Apr 19, 2018 13:42 Report Abuse
Don't worry because Filipino teachers need to show their valid professional teaching license, teaching experience,authenticated diplomas, and NBI clearance that are also required by the Philippine government before these workers can leave the country. For maids, most probably they will be asked to show their authenticated high school diploma and NBI clearance and these maids can speak English, though with Filipino accent and ungrammatical structures (but hey, Westerners prefer Filipino maids compared to those who cannot even use some form of English). Everyone should also pass the medical check up and all of these are regulated by the POEA or Philippine Overseas Employment Administration. The Philippines have been exporting professional, skilled and unskilled workers since the 70s so all legal workers are vetted. However, illegal workers will be another story just like some illegal workers from the West and other parts of the world. There are many brilliant Filipino English teachers who are even hired by American schools in other countries and can teach better than native speakers of English who do not have an education degree (a 3 to 6-month ESL course doesn't really cut it). Many Filipinos from very good schools are actually fluent in English. As for the cost, Filipinos have been paying a lot just to go abroad. This is nothing new to us. It just so happened that it is only now that Western workers in China are experiencing what professional Filipino workers have been experiencing since the Philippines started exporting her people. The "free market" will determine the salaries of teachers and unfortunately, once the Chinese can see that there are actually a lot of good English teachers from the Philippines and Filipino teachers have gain acceptance, then native speakers will get a run for their money.

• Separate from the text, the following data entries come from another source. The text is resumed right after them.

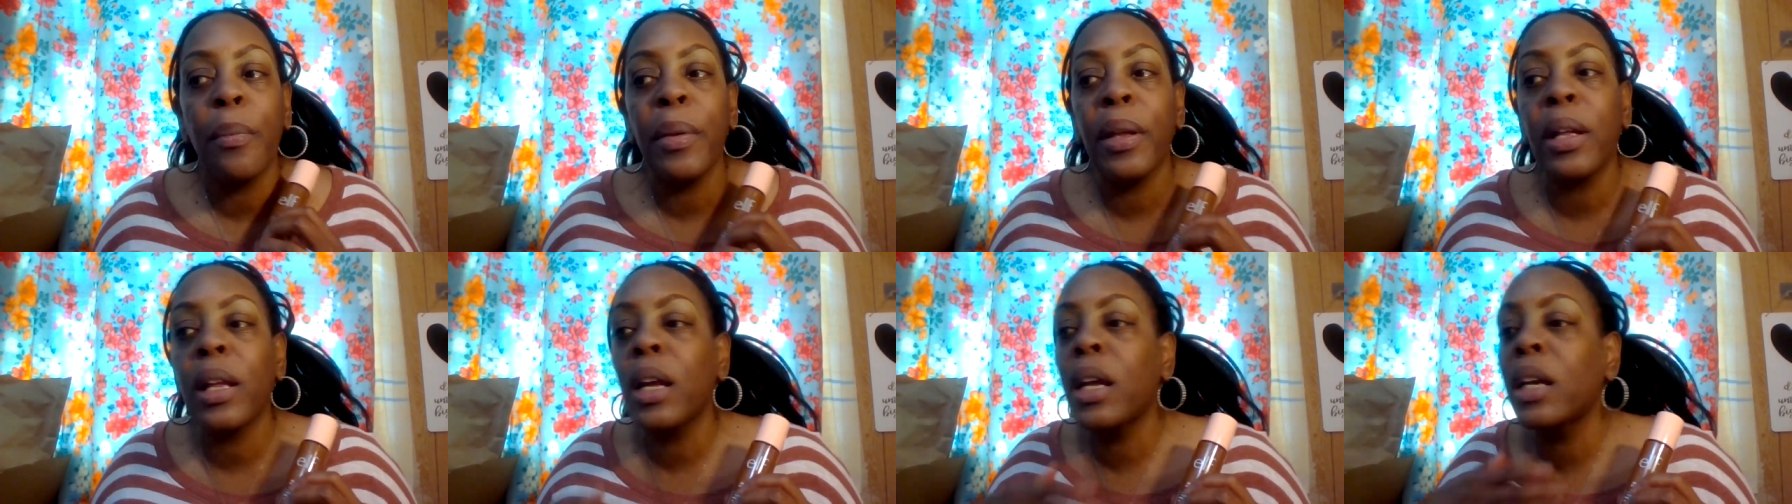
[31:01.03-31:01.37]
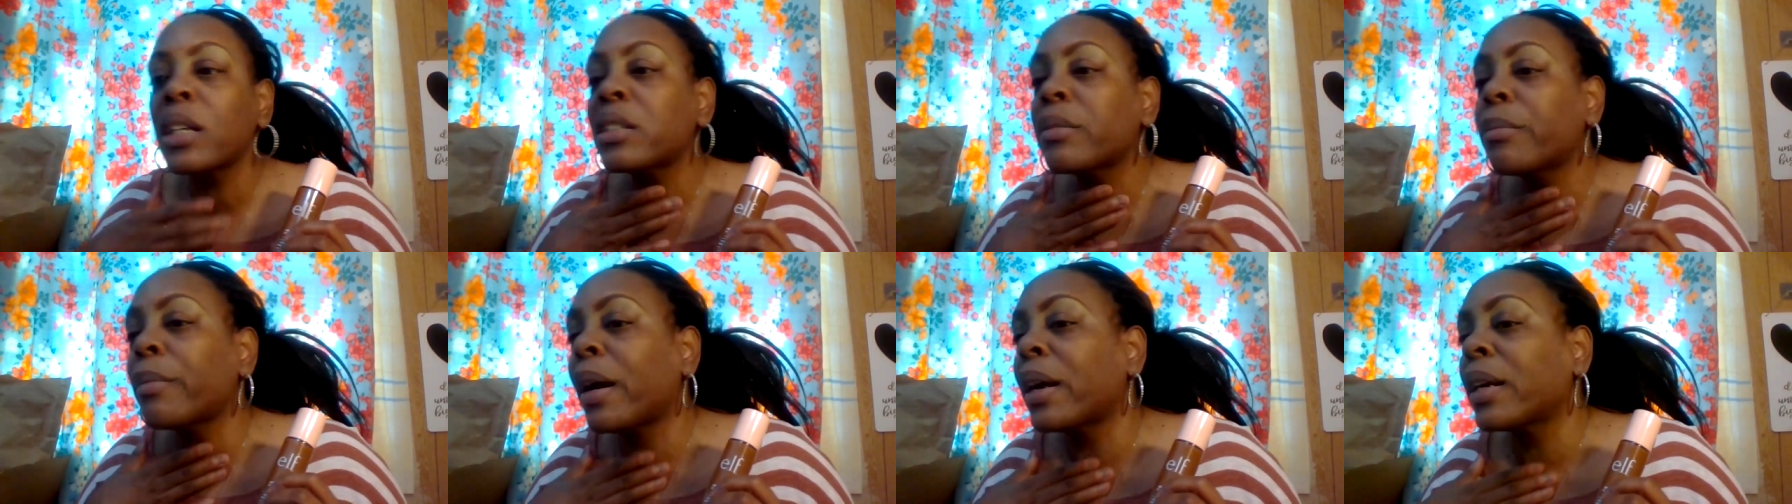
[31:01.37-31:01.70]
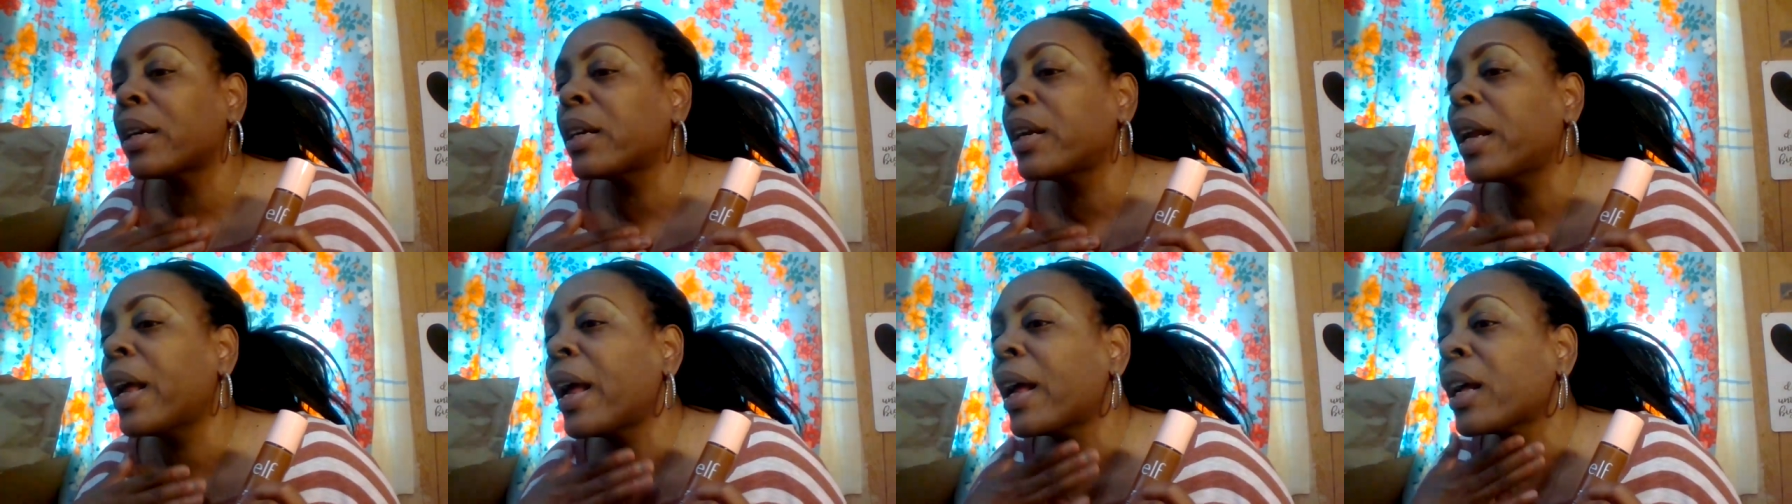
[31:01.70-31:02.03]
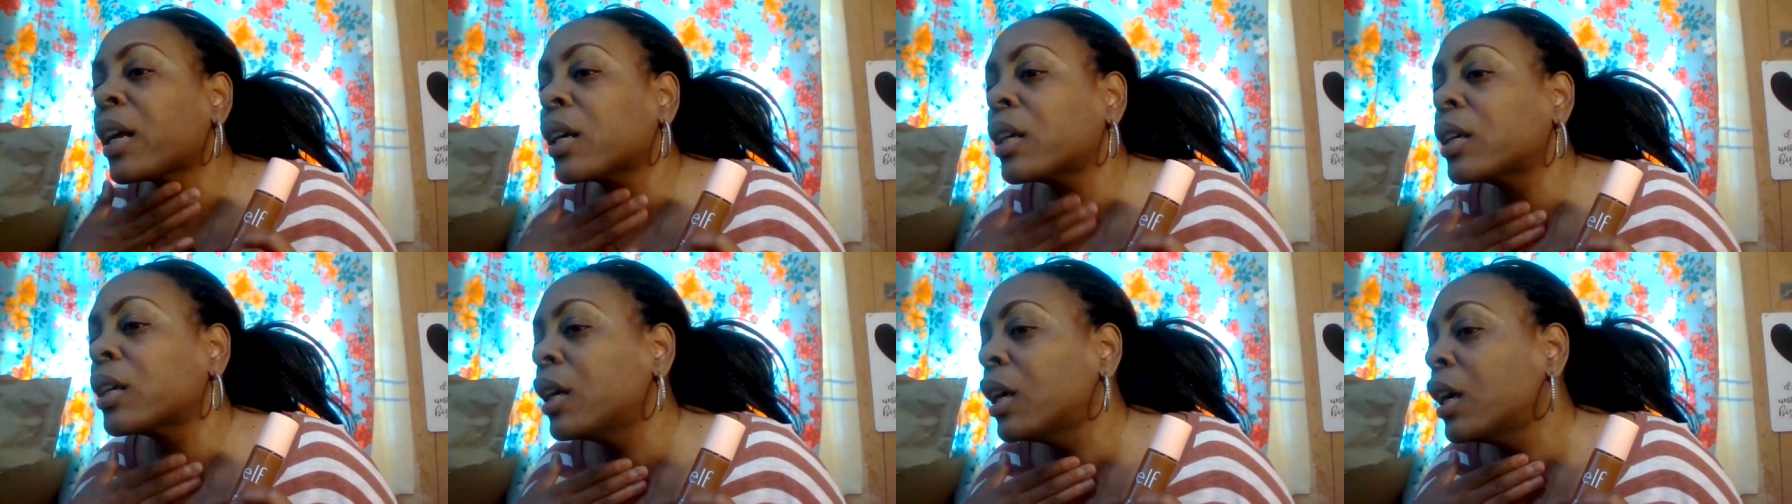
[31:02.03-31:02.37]
because my
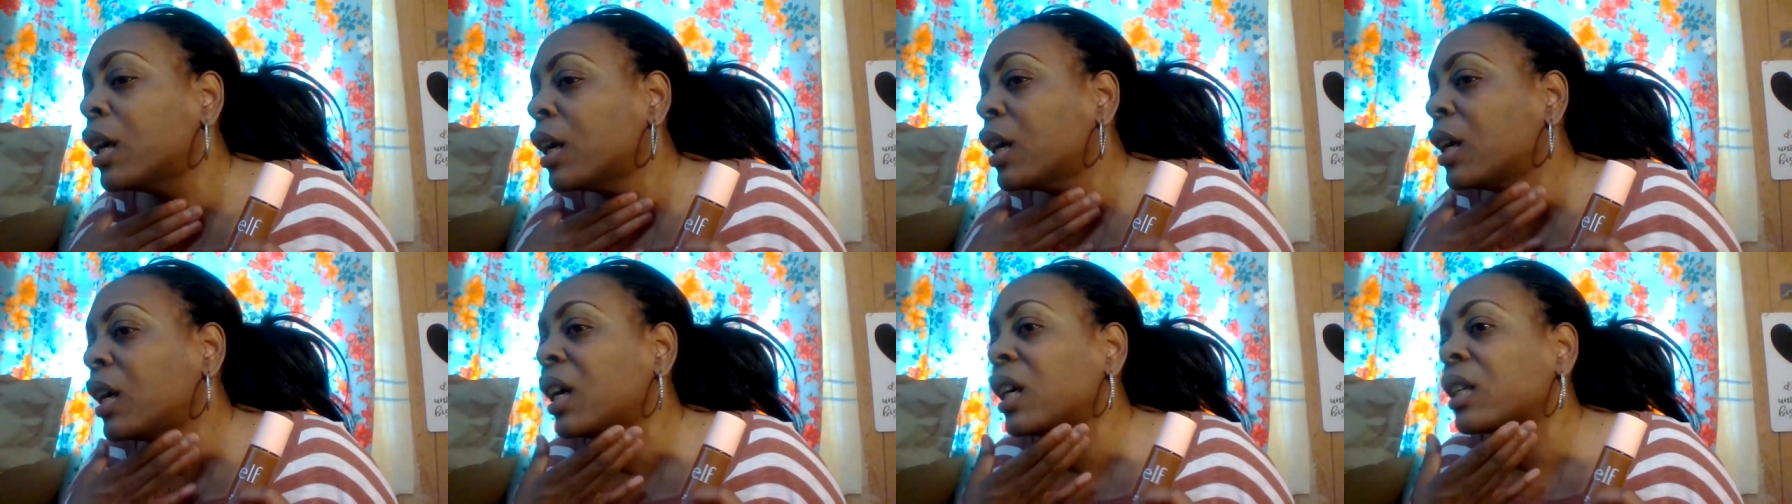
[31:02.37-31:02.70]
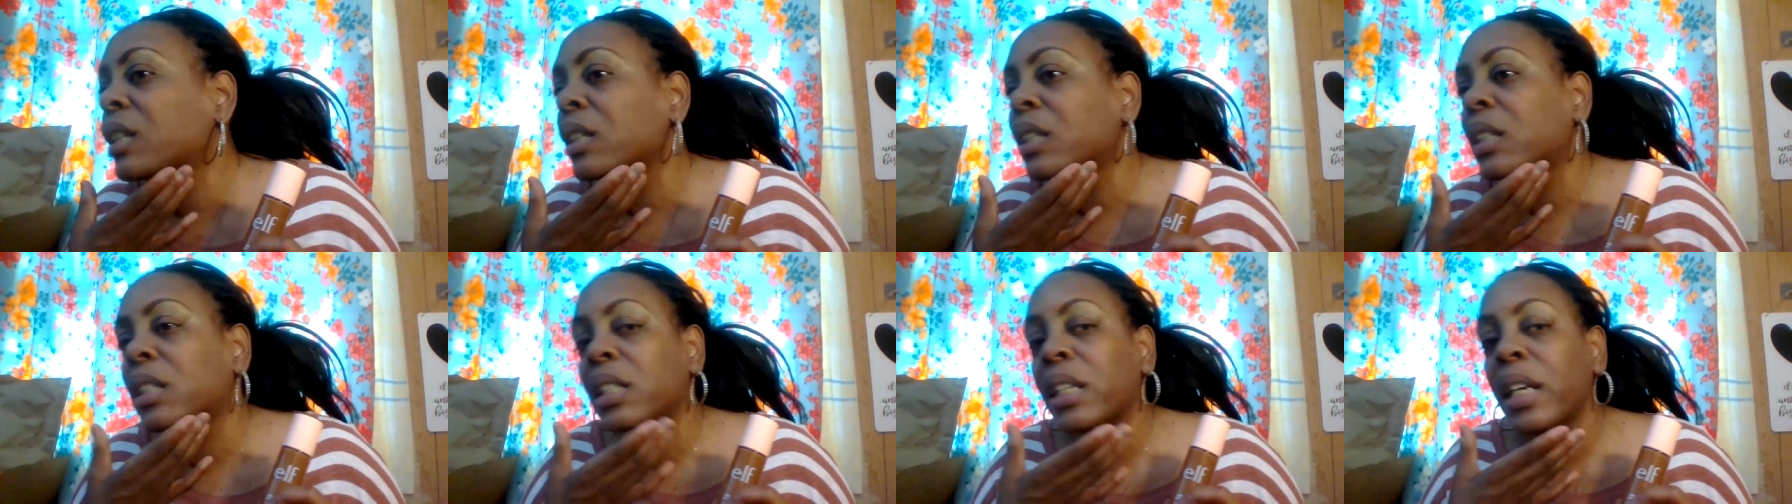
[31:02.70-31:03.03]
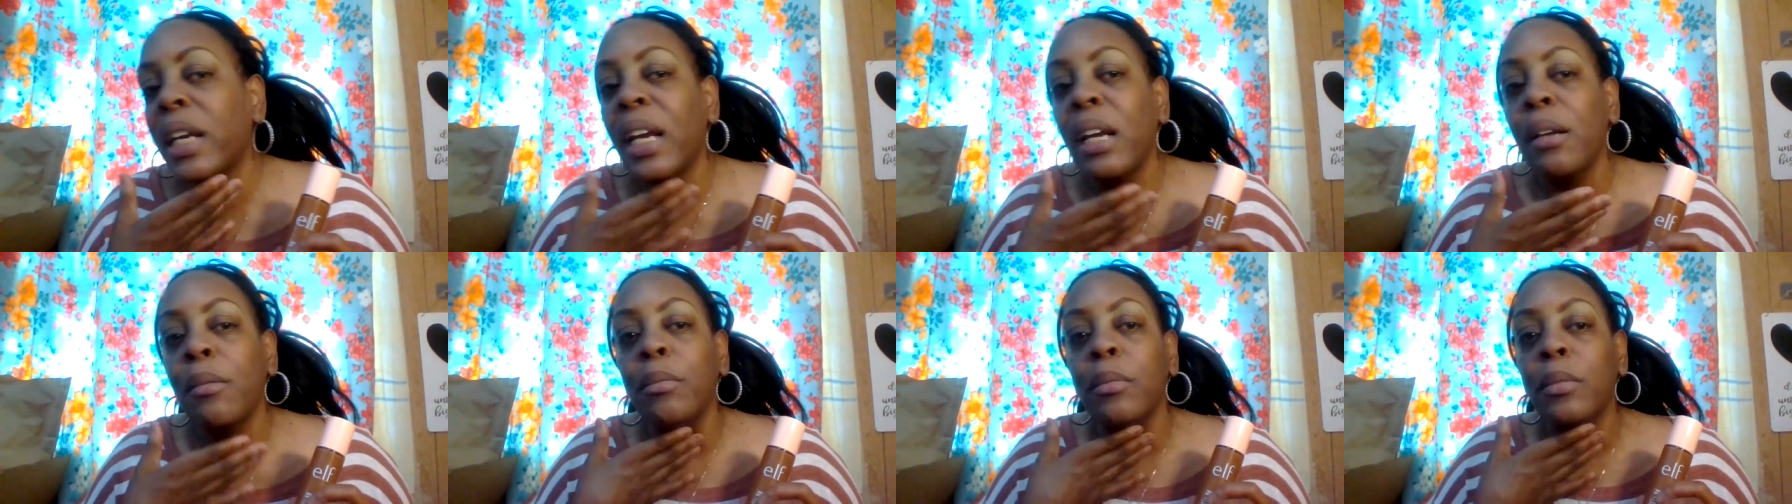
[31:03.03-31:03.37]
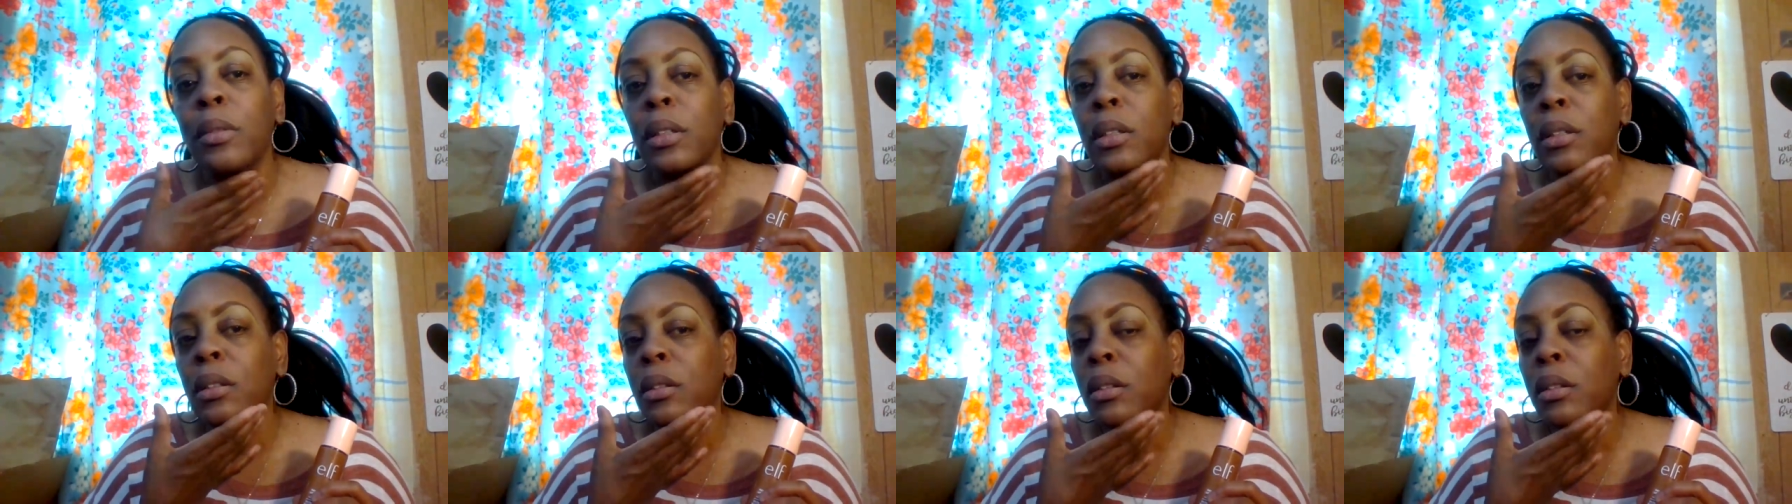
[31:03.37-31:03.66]
neck it's the same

Apr 19, 2018 18:21 Report Abuse
what you say is a genuine thing - and not just for education. however you are probably right that the idea to hire from PH is a cost cutting measure for ESL. The long term goal imo is to eventually get the sons and daughters of all the idiots who got rich quick and sent their kids to study in US and Canada to come back over here and teach English. Thats no problem but thats what is gonna happen. you can be sure of that.
Apr 21, 2018 07:54 Report Abuse
Yes, actually ESL teachers from any country needs their documents to be verified and authenticated by their government before bringing to the Chinese Embassy for authentication if they are interested to teach in Mainland China and the Philippines is not exempted from such visa policy.

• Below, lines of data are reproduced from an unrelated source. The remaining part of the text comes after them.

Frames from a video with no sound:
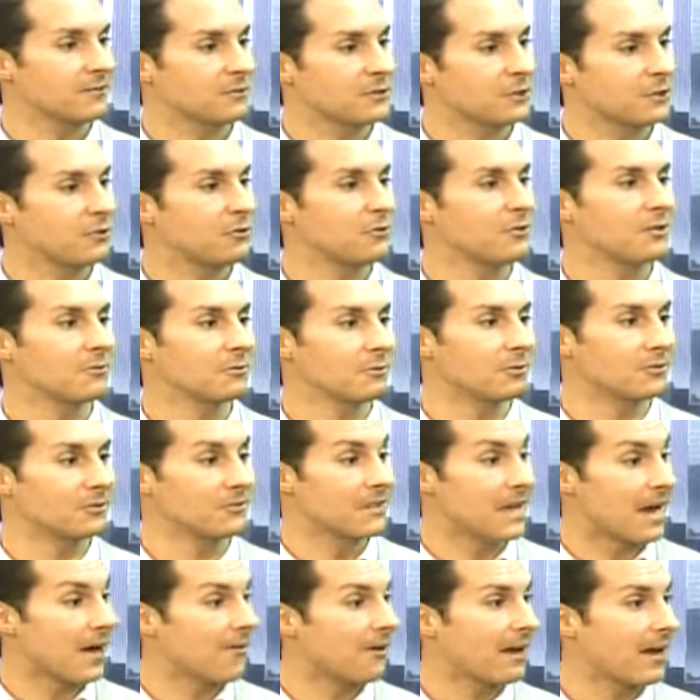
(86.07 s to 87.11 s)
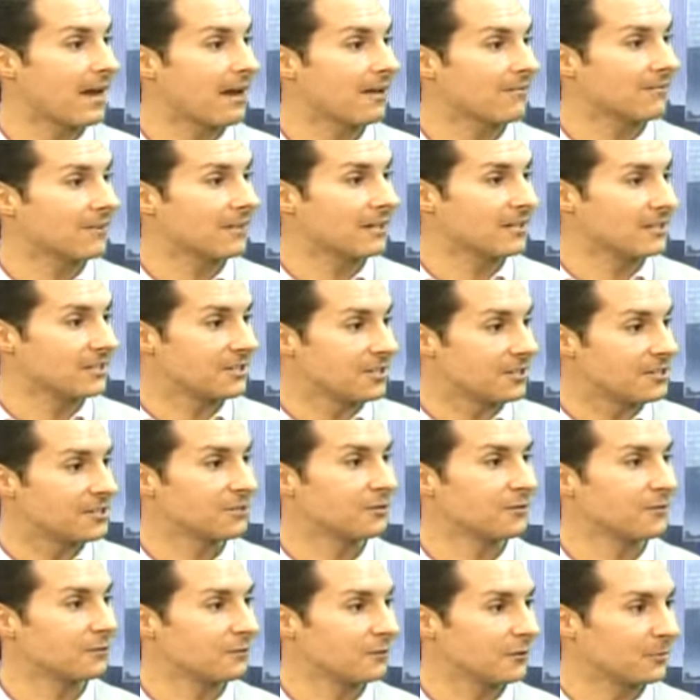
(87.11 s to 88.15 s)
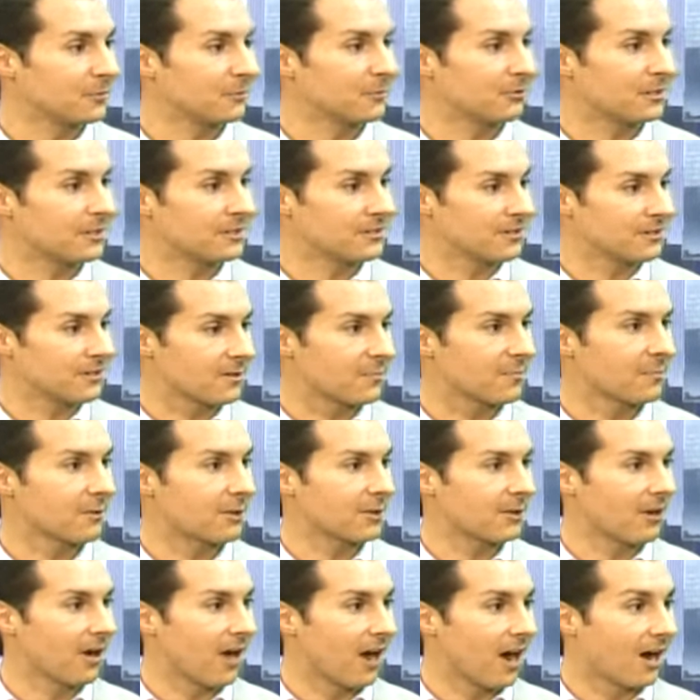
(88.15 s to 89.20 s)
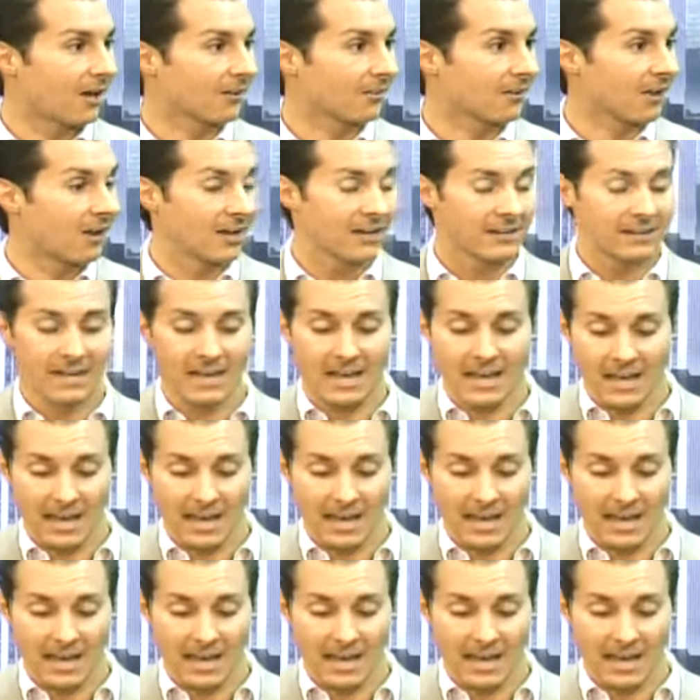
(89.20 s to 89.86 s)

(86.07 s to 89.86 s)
of 2-year-olds now have a digital footprint somewhere online,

May 09, 2018 20:58 Report Abuse
I live in Bangkok, I have a Filipino girlfriend and she has told me that the signs displayed around the BTS Skytrain system warning of pickpockets are due to Filipino 'English' teachers. She says that they come from the slums with fake credentials and take crappy teaching jobs as a cover for their extracurricular activities. Of course, this is not everyone coming from the Philippines...
Apr 18, 2018 16:16 Report Abuse
do not believe you. if you or your 'girlffiend' know anything about pinoys abroad you will know that it is hard for them to get out of the country. to do that they at least need a university degree. the process is rigourous and fake credentlals? i call BS.